## [Available data]
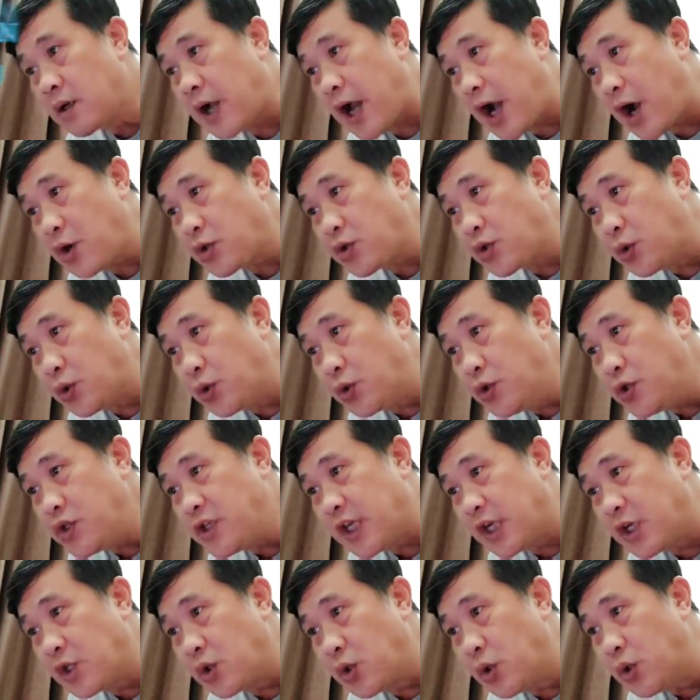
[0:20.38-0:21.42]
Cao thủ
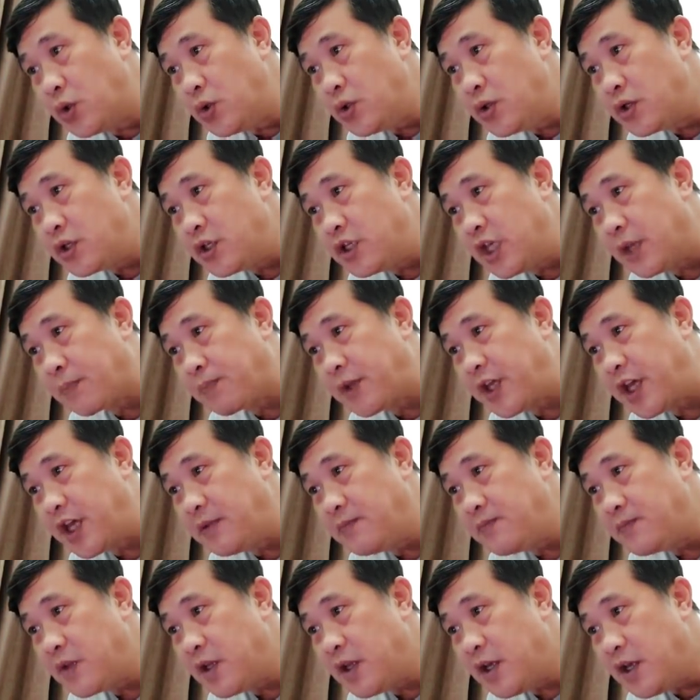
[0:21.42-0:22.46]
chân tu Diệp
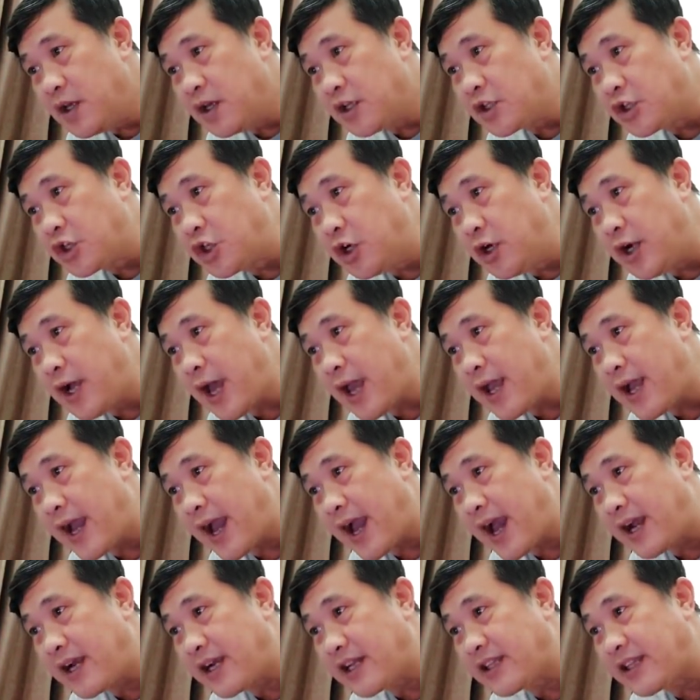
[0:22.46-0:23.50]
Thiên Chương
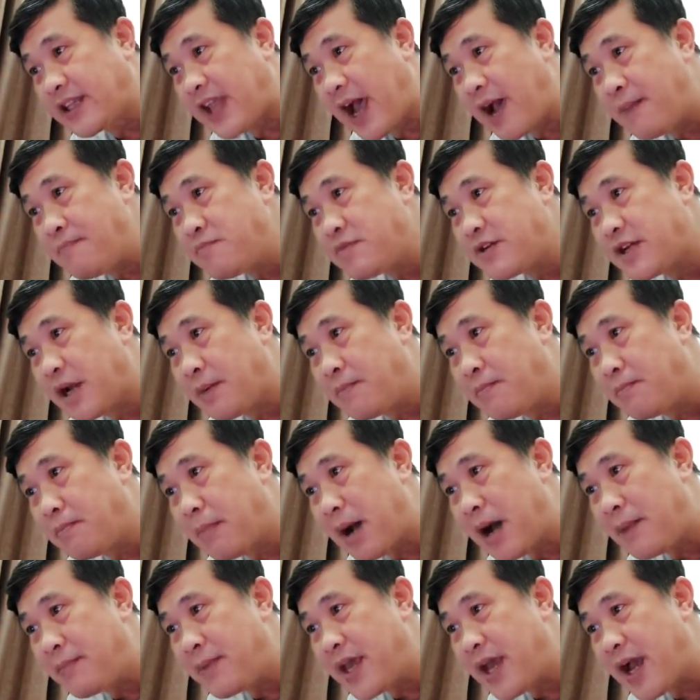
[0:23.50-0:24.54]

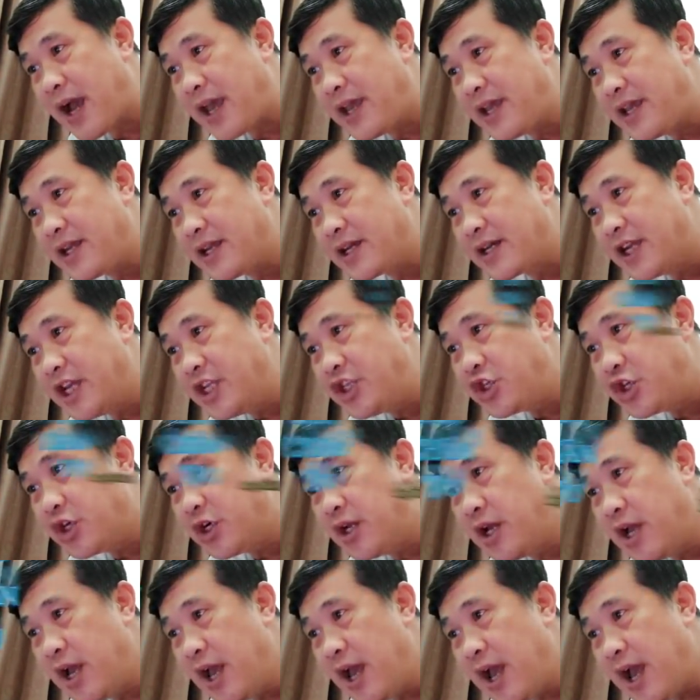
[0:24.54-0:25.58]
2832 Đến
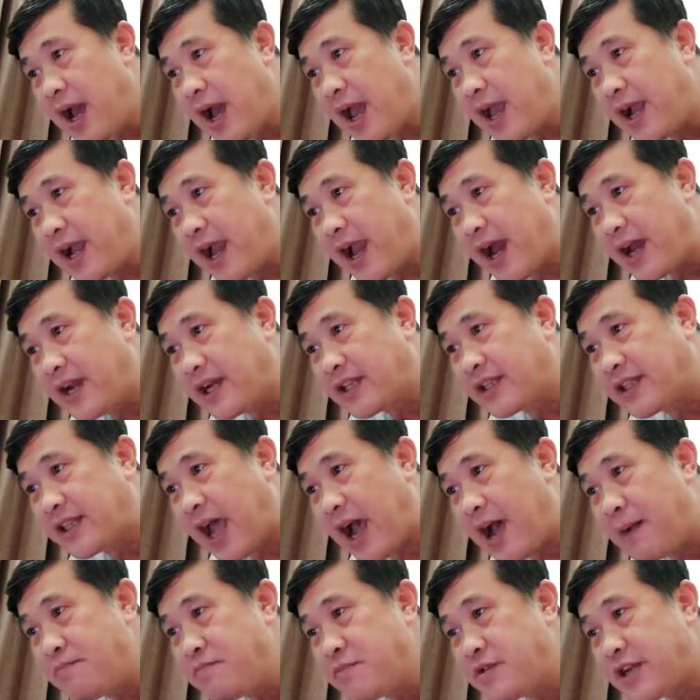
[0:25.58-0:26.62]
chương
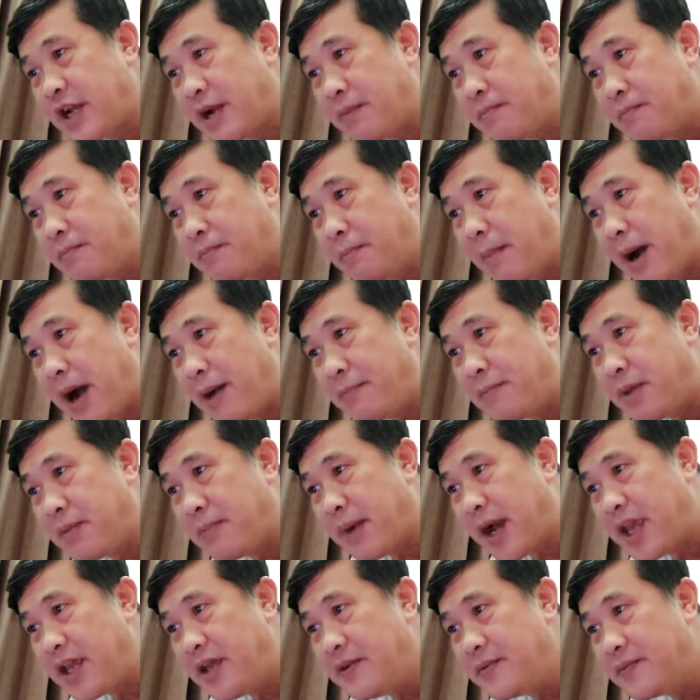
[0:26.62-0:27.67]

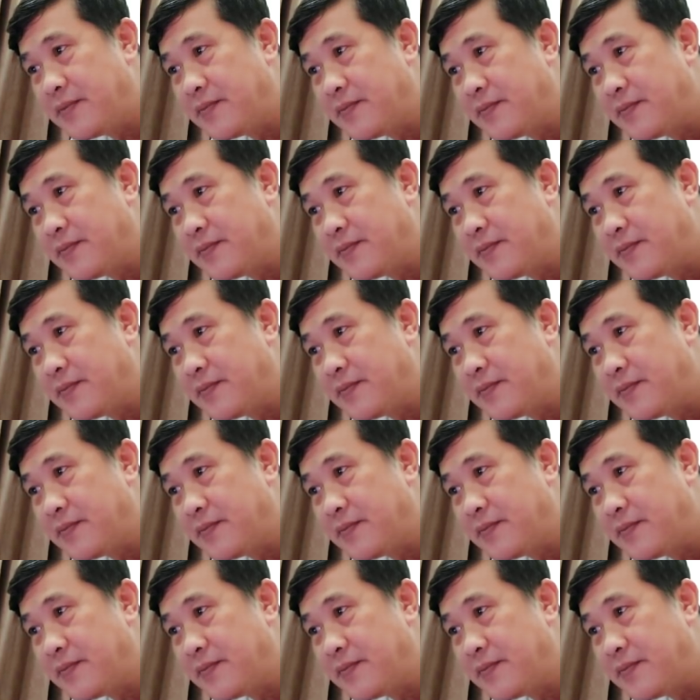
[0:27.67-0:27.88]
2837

## [Exercise description]
Copy the data above line for line, skipping every picture.

## [Worked solution]
[0:20.38-0:21.42]
Cao thủ
[0:21.42-0:22.46]
chân tu Diệp
[0:22.46-0:23.50]
Thiên Chương
[0:23.50-0:24.54]

[0:24.54-0:25.58]
2832 Đến
[0:25.58-0:26.62]
chương
[0:26.62-0:27.67]

[0:27.67-0:27.88]
2837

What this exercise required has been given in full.